In Madrid's Carabanchel neighborhood, a crowd protesting outside a basement apartment recently shouted "shame on you" to a cluster of bank and court officials who had come to evict Edward Hernández and his family. But Mr. Hernández's lawyer, Rafael Mayoral, sized up the picture and predicted he would be able to negotiate a postponement. The crowd of supporters, he said, outnumbered the police officers.
Mr. Hernández, 38, who worked in construction, bought the apartment for $320,000 in 2006, but he lost his job three years later, he said. He thought he had negotiated with his bank to pay less for a while. But one day, he said, he got a letter saying that his apartment had been auctioned.
Mr. Hernández and his wife have their eye on an empty apartment they intend to occupy. Failing that, the couple will have to split up, he said. His wife would go back to live with her mother, who is behind in her own mortgage payments and already housing her other adult children. Mr. Hernández would live with his brother, who lives with his young family in a studio apartment.
By the end of the morning, bank and court officials had agreed to postpone Mr. Hernández's eviction for six weeks. He still faces a debt of more than $330,000, more than he paid for the apartment. In Spain, mortgage holders are personally liable for the full amount of their mortgages. Then penalty interest charges and tens of thousands of dollars in court fees are added at foreclosure.
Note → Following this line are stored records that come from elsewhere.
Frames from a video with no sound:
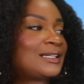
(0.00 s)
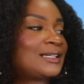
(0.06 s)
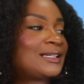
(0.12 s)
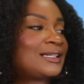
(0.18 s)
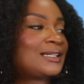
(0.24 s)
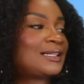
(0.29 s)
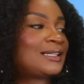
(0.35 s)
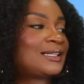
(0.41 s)

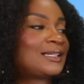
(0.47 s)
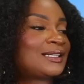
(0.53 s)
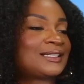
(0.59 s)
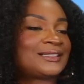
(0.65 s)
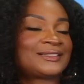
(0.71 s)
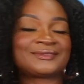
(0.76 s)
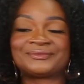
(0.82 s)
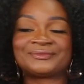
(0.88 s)

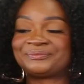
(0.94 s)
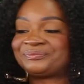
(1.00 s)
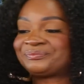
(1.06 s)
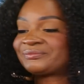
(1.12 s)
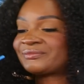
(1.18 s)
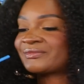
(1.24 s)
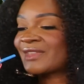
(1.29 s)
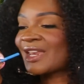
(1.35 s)

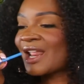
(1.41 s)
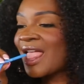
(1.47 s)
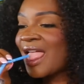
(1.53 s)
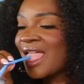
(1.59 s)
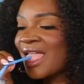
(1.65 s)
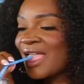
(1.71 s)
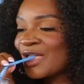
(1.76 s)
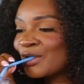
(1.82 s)

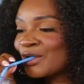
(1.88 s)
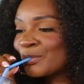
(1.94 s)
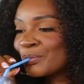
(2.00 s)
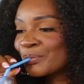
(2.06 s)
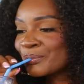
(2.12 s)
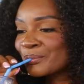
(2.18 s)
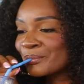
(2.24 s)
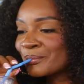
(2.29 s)

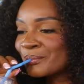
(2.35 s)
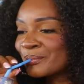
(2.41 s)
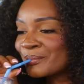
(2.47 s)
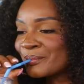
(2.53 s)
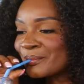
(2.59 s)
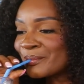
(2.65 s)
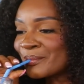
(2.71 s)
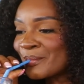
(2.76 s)

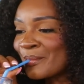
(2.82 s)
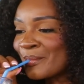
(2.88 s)
(not speaking)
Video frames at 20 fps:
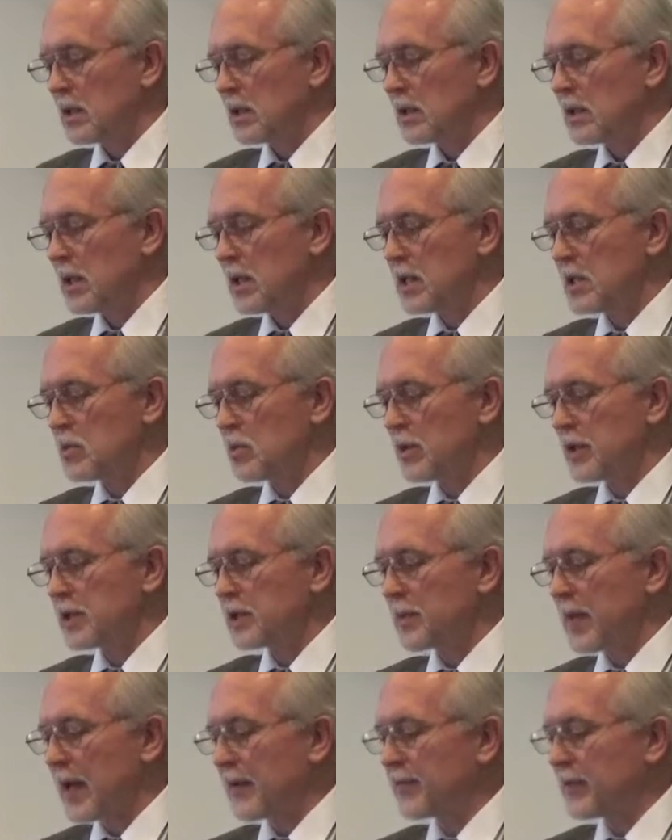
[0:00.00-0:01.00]
These words,
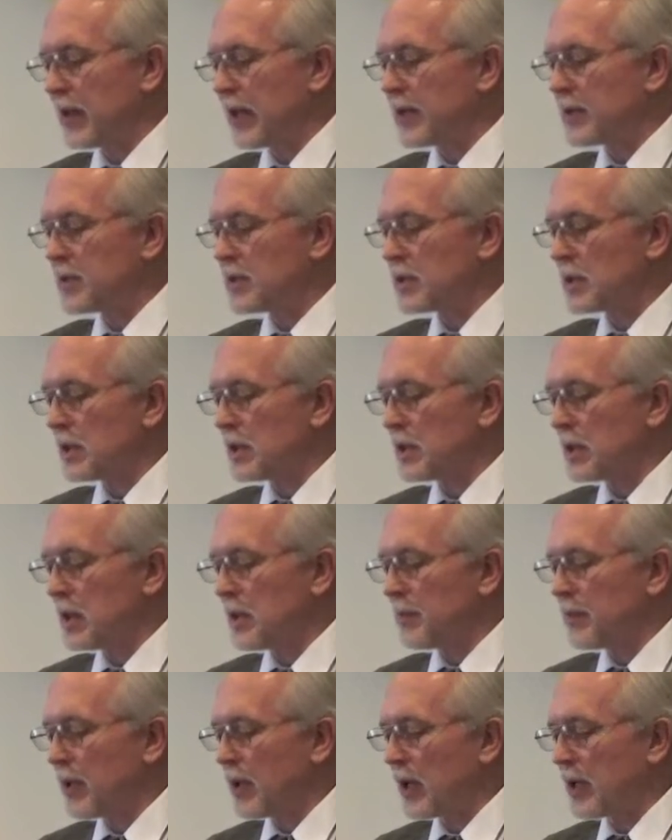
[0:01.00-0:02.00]
my friends,
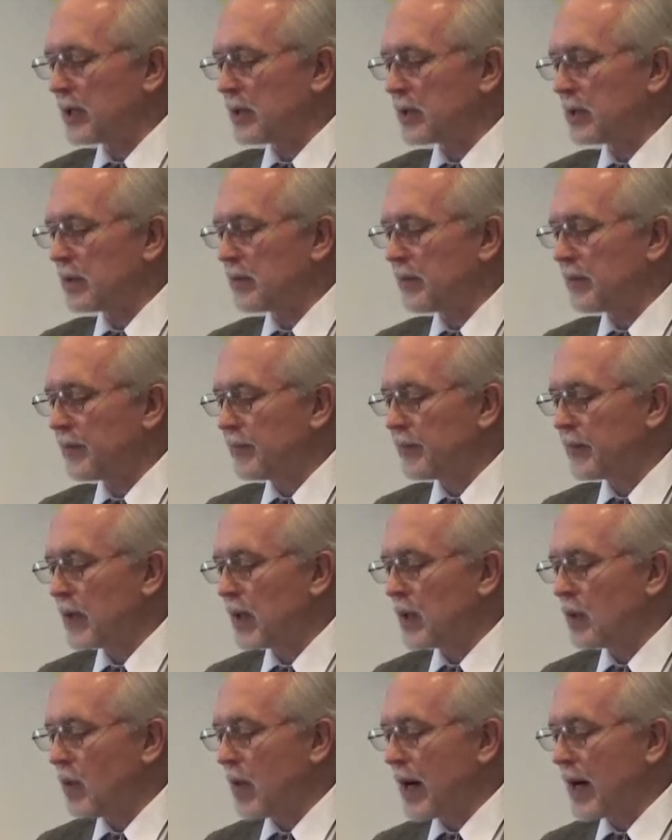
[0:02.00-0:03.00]
impart
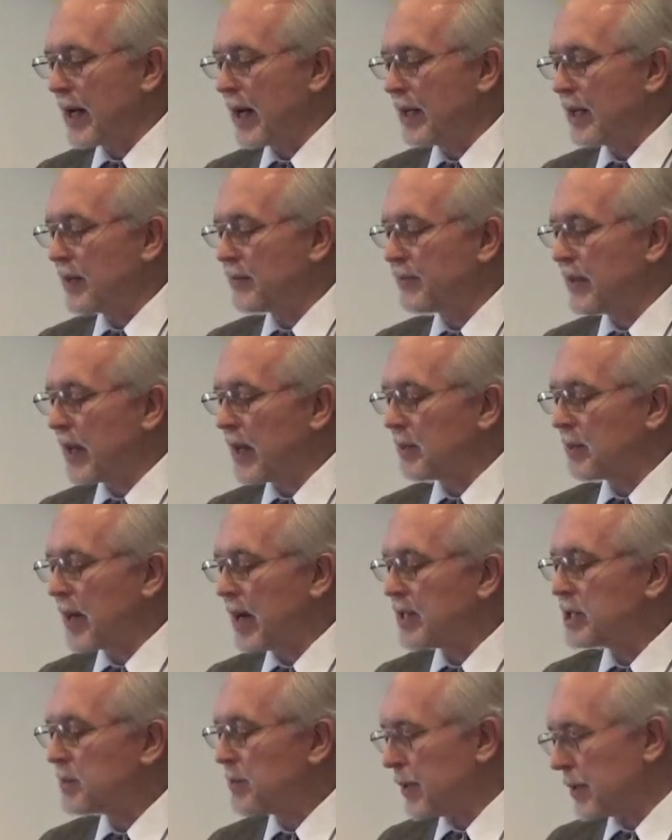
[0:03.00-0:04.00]
why I found
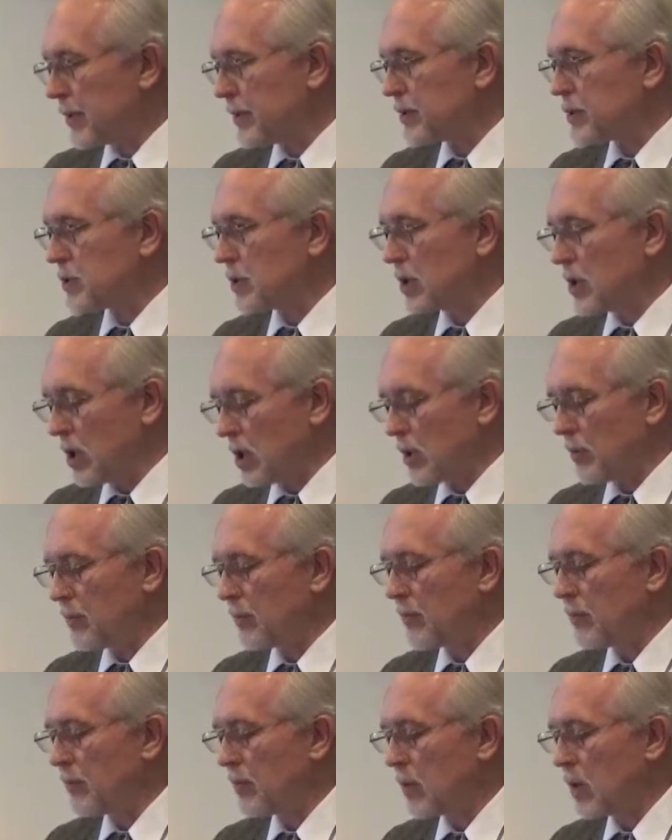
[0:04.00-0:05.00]
my spiritual home
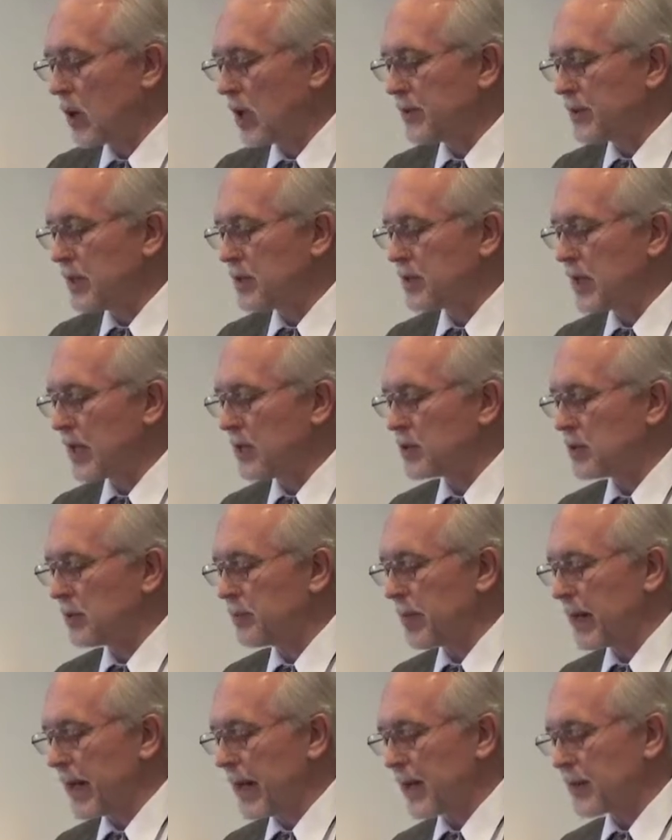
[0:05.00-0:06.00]
on these ancient
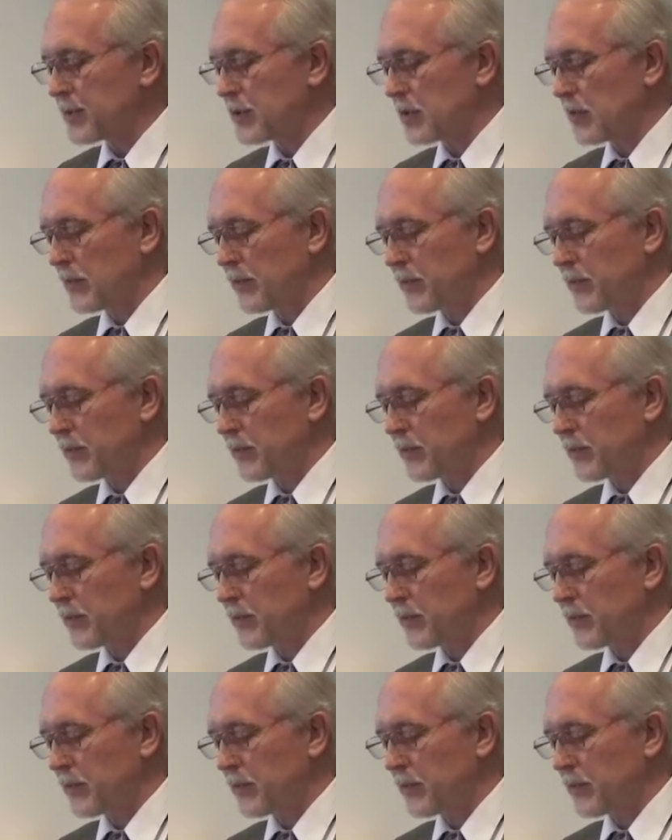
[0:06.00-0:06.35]
paths.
Bankruptcy is no answer, either — mortgage debt is excluded.
Trying to stem the flow of homeless, the Spanish government has asked the banks to adhere to a code of conduct that protects, to some degree, the very poorest Spaniards, and many of the banks have signed on. But advocates say that the code offers relief to such a narrow slice of homeowners — those who have no working adults in their household and who paid less than $260,000 for their homes — that it is unlikely to have much effect.
Elena Cortés, the councilor for public works and housing for Andalusia, the region that includes Seville, said that during the boom years the government rarely built any low-income housing. On top of that, the country has never had much rental property. Now, as families are evicted they have nowhere to turn. In a written statement, Spain's banking association, the A.E.B., said banks were looking to avoid evictions whenever they could through negotiation.
(Read More: Spain Unemployment Hits Fresh Record at 25%)
The Rodríguezes began living in the luxury block, Corrala Utopía, in May with only a few belongings, a move that was organized by members of the 15-M movement, the name given to people who became organized after the countrywide protests that began on May 15 last year. One member of the group, Juanjo García Marín, said the property was chosen because it was mired in legal proceedings that might give the families more time to stay there.
Neighbors have given them furniture, and donations of food arrive most days. On a recent evening, Mrs. López was using a generator to keep her lights on and her refrigerator running. Others in the building also have generators, but some cannot afford the gasoline to keep them running.
After dinner, Mrs. López's 13-year-old grandson arrived, announcing that he needed a place to do his homework. His mother's apartment upstairs had no lights.